ARTS AND ENTERTAINMENT BY IRV RIKON
PLAY REVIEW: FREUD'S LAST SESSION AT PALM BEACH DRAMAWORKS
Freud's Last Session, by Mark St. Germain, to be seen at PALM BEACH DRAMAWORKS' current home on Banyan Street in West Palm Beach, is a short, well-crafted one-act play. It takes place in Sigmund Freud's study in London during the opening days of World War Two, specifically, September 3, 1939. Freud, world-renowned father of psychoanalysis and author, has fled from his home in Austria to escape the Nazis. Born Jewish and persecuted for it, Freud has become an atheist.
To his home comes a visitor, youthful C.S. Lewis, a British professor who was an atheist and has now formally converted to Christianity. In time, long after the events of this day have passed, Lewis would be recognized as a highly prolific author of books, both fiction and non-fiction, primarily on the subject of Christianity. He was a popularizer of Christian thought.
Unfortunately, I have to interject a bit of myself into this play review. Although I'm an Arts and Entertainment writer and have been so for some 40-odd years, I am primarily an educator and lecturer. Among subjects I have taught and continue to teach are all the Great Religions.
For me, then, this play, viewed as a debate between two great intellectuals, is frankly superficial. If you want a contemporary atheist's view of life and deity, read Stephen Dawkins, prominent scientist turned atheist-popularizer. Supporters of religious faith would do well to read the books of Karen Armstrong, former nun who determined she could be of more use to God by leaving the convent and working outside the church. She writes, as I teach, on all religions.
The play is very well directed by William Hayes and is very well acted by Dennis Creaghan as Freud and Christopher Oden as Lewis. Mr. Creaghan is much better served by the playwright's script. Freud is dying of cancer, coughing, spitting up blood; his impending death and the bombing of wartime London are the play's dramatic highlights, the play being otherwise a verbal joust. As it is, all Lewis can do is sympathize and offer help to his poor host.

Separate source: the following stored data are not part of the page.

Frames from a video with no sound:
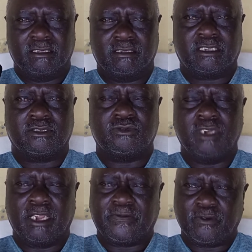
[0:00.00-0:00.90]
It is
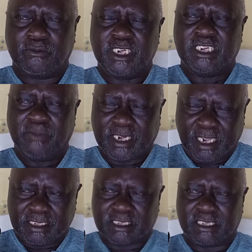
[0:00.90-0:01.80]
student for big Dima
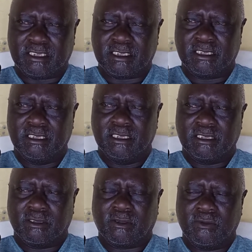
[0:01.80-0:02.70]
dance here.
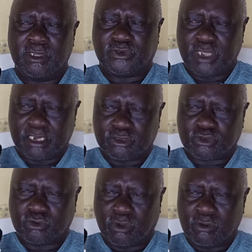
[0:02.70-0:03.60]
Only Tiana
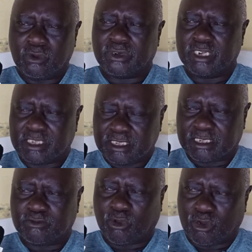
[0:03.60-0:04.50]
so almost
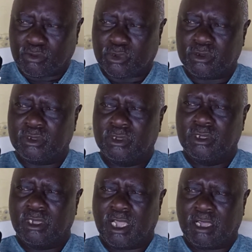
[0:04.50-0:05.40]
recent or
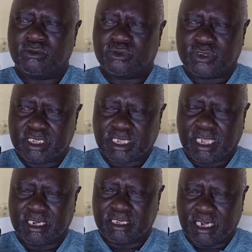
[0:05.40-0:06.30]
our own cheese
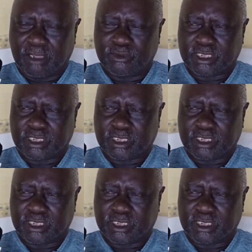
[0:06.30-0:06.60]
canning in our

It should be noted that following World War Two's Holocaust, in which six million Jews were killed, many survivors became atheists. How could it happen? How could a good and just God allow it to happen? During the Cold War period, a similar thing happened in Cambodia, a country where almost all the people are Buddhists. Following The Killing Fields, where Pol Pot's Khymer Rouge slaughtered one million of their own countrymen, many survivors came to doubt God's existence.
Yet to this day countless millions of believers in God across the globe find comfort, inspiration, hope and joy in their belief. Sociologists have determined that those who do believe tend to live longer than those who doubt. Many believers are passionate in their belief. I don't mean militant. I mean, to use a religious term, they feel God with "heart and soul."
Lack of passion on the part of C.S. Lewis is what I most find lacking in Mr. St. Germain's play-script.
Freud is dying. He's suffers great physical pain and emotional stress. The world to him understandably looks bleak, and he lets that be known. But where is C.S. Lewis to state the counter-argument that no matter how dark the world may appear, there is light yet to come? I'm not arguing Lewis' case here. But if his play is to be balanced, the playwright should just as passionately argue the case for God as well as he does the case for God's absence.